—“Money is the root of all evils.”
—“Money makes the world go ’round.”
—Money: What is it? Why is it so important? Why is it so bad?
—We might be tempted to think of money as the fuel or the blood in our economy. We would be dead wrong, though. Money is symbolic, but there is nothing symbolic about the energy released by the combustion of jet fuel. There is nothing symbolic about the function of distributing oxygen and other nutrients that blood performs for the body. In our economy, people are the blood. Trucks and trains and airplanes are the blood. The fuel is food, potatoes, wheat, Doritos, and chocolate cupcakes and caramel macchiatos. Jet fuel is also where we get the energy to run the economy and so is plutonium and coal. The “nutrients” are varied, but money does not really fall into this classification.
—A better analogy would be to look at money as the hormones of our economy, but truthfully, the analogy is a failure. Our bodies and automobiles are not symbolic systems. Even the economy is not purely symbolic, not even mostly symbolic. In fact, money itself isn’t entirely symbolic. Paper money and coins have physical, literal value, but we tend to disregard this in most circumstances, these days.
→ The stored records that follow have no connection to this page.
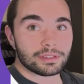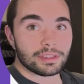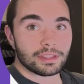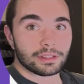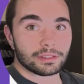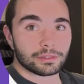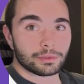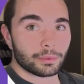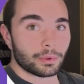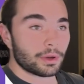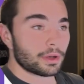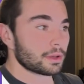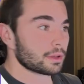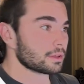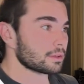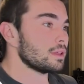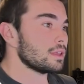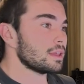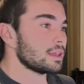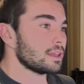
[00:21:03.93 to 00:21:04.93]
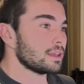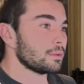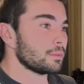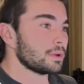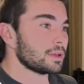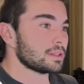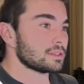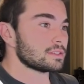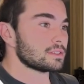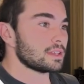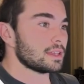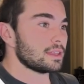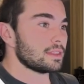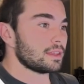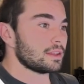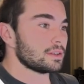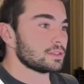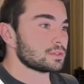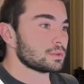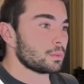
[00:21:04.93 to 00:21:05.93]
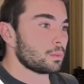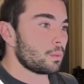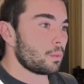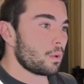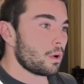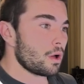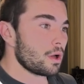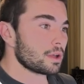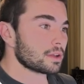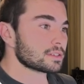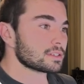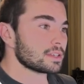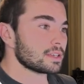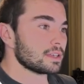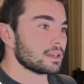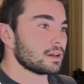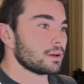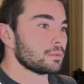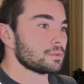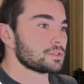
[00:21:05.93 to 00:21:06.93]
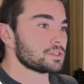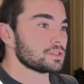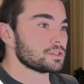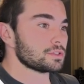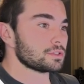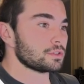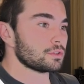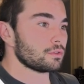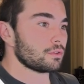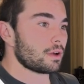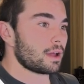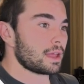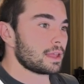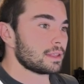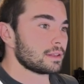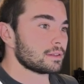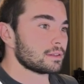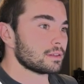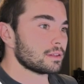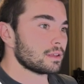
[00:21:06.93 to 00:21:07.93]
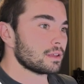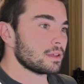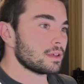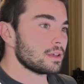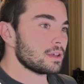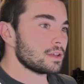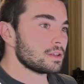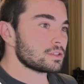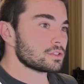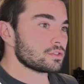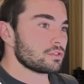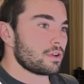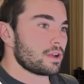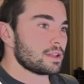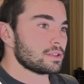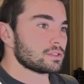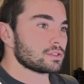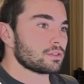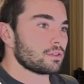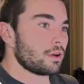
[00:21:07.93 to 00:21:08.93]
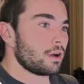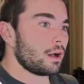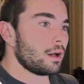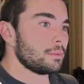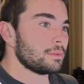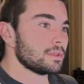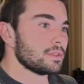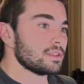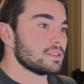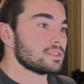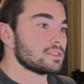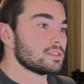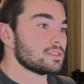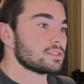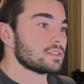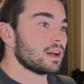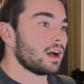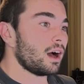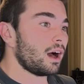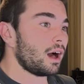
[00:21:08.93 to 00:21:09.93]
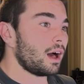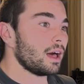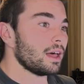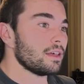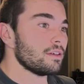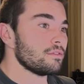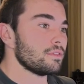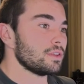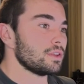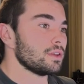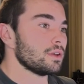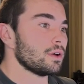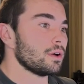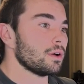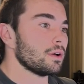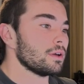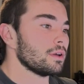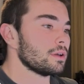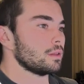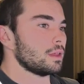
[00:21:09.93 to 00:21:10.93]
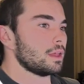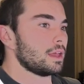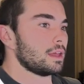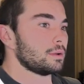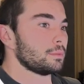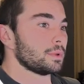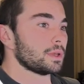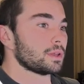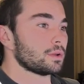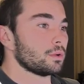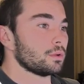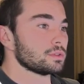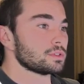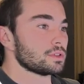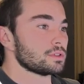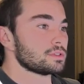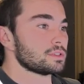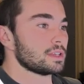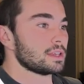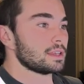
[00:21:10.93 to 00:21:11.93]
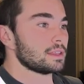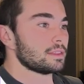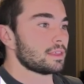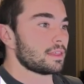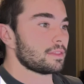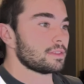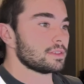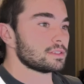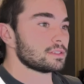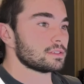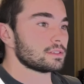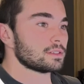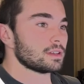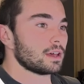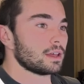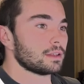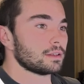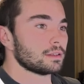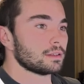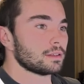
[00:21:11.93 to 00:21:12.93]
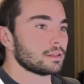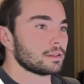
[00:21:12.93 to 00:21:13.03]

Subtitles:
thing to work. We can see that it's worked here, which is great. Transcribed this entire video, and we can also see that this is done,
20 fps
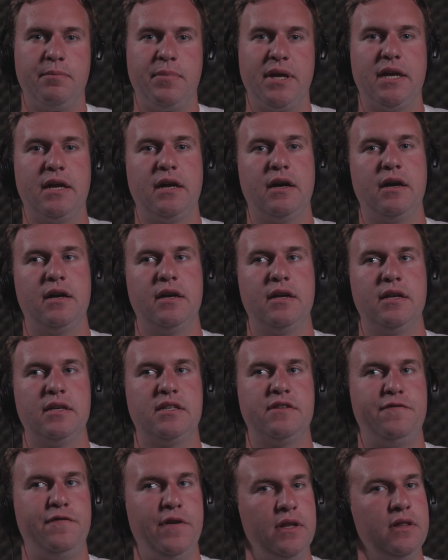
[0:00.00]

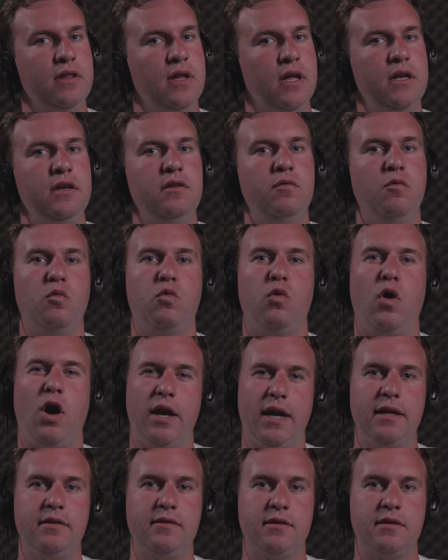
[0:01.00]
Because Finland
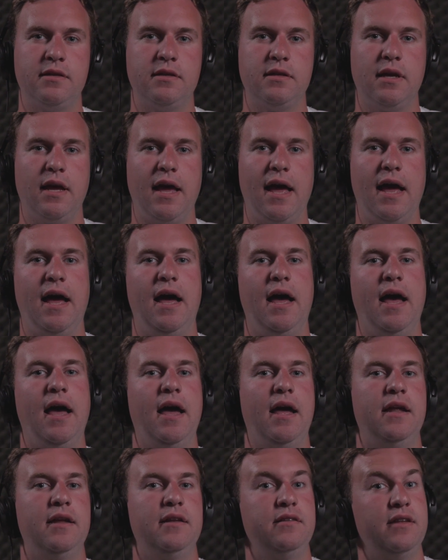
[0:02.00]
won it,
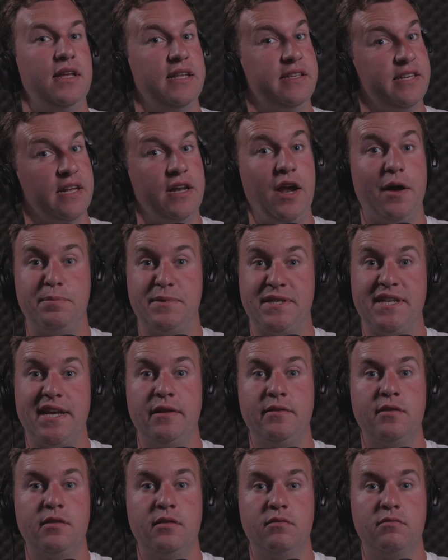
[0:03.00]
and it's an
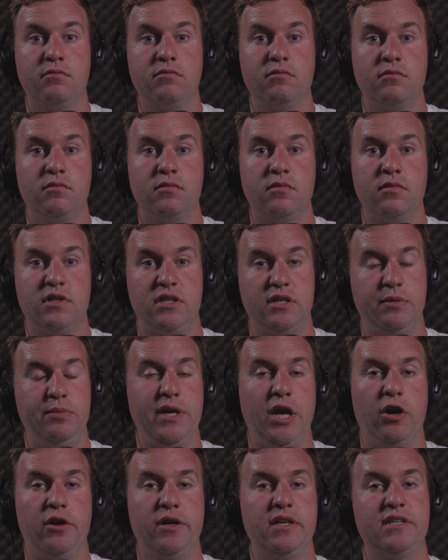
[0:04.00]
upset. To
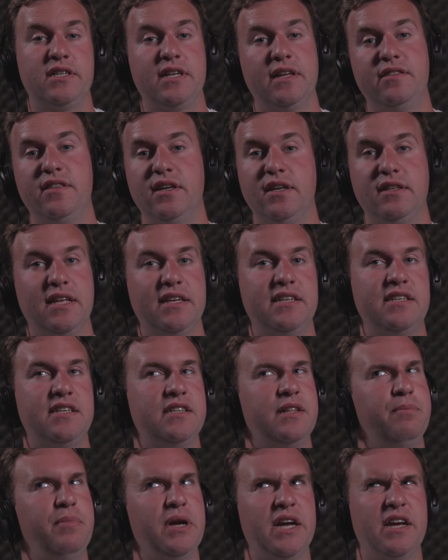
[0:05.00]
be honest, I think this
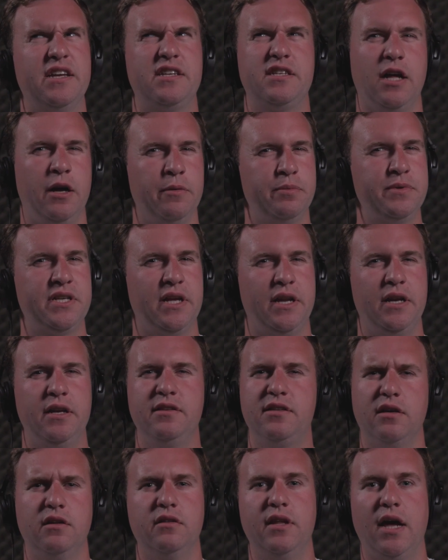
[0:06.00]
is the biggest upset
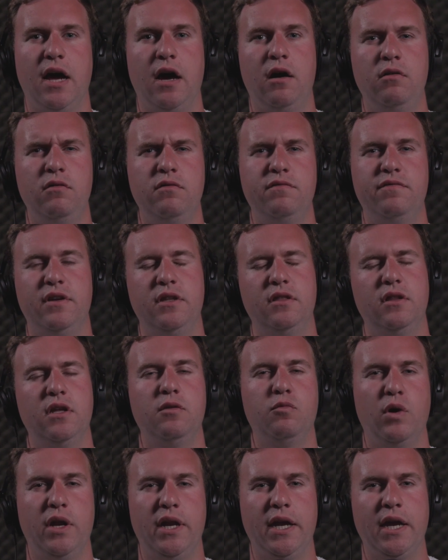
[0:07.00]
until now,
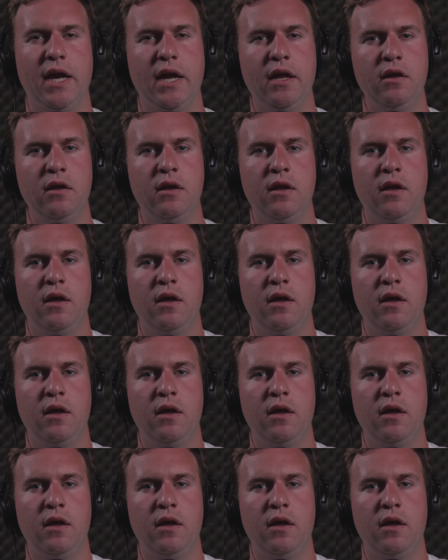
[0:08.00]
Finland winning it,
—From an economics standpoint, money symbolizes value. A dollar is a unit of worth, of value, of cost, of owingness, and ultimately, of mutability. A penny, a yuan, a bitcoin are all units of change, of difference. A house that costs $100,000 is different from a $150,000 house by 50,000 units. An apple that costs 50¢ is 25 units different from an apple that costs 75¢. Two pairs of shoes that cost 2000 yuan are of equal value; they are “the same” and can be exchanged without any need to “make up the difference”.
—Money is a device to relate the worth of two things, two things which may at first seem otherwise unrelated. However, any two things that have a monetary value, that are related by monetary worth, must have a more fundamental economic relation. They have two relationships, actually. The first is effort, human effort required to produce them. The second is human want. Unfortunately, a dollar cannot symbolize both at the same time. Sometimes the seller gets the price they want. Sometimes, the buyer does. Sometimes there is overlap and compromise, elasticity. Sometimes not, and wants go unfulfilled because prices are too high or effort goes unrewarded because prices are too low.
—Another fundamental flaw in our implementation of “money” is that it doesn’t not account for the continually changing relationship between different things. one day an apple might be worth an orange. The next day, or the next month, or just one customer later and that relationship might be significantly different.
—A third issue with our money is that it often becomes uncoupled from the things it is intended to track/symbolize. This can be divided into two parts. There is money, but no value behind it. There is value with no money to symbolize it. Each of these can further be dissected to illuminate a lot of the inefficiency in our economic system. There is money that does not represent any human effort. There is money that does not represent any human want. There is human effort that does not result in the instantiation or exchange of money. There is human want that doesn’t result in the instantiation or exchange of money.
—A final problem might be that money is never destroyed. An apple will rot. A car will break down. Even a pair of shoes can go out of fashion or be eaten by insects or mold. But, a dollar is always a dollar. It isn’t so much that the dollar doesn’t have a mechanism to gain or lose buying power systematically. It is that the system cannot uncreate a dollar that has been created. When a coin or paper bill is damaged, it is taken out of circulation, but that is not a response to the loss of value of the decoupling of value from its symbol. If I have a foot of rope and cut off an inch, I don’t just lose rope. I lose an inch. If “the economy” loses a dollar (or a trillion dollars) in value, it doesn’t lose any dollars.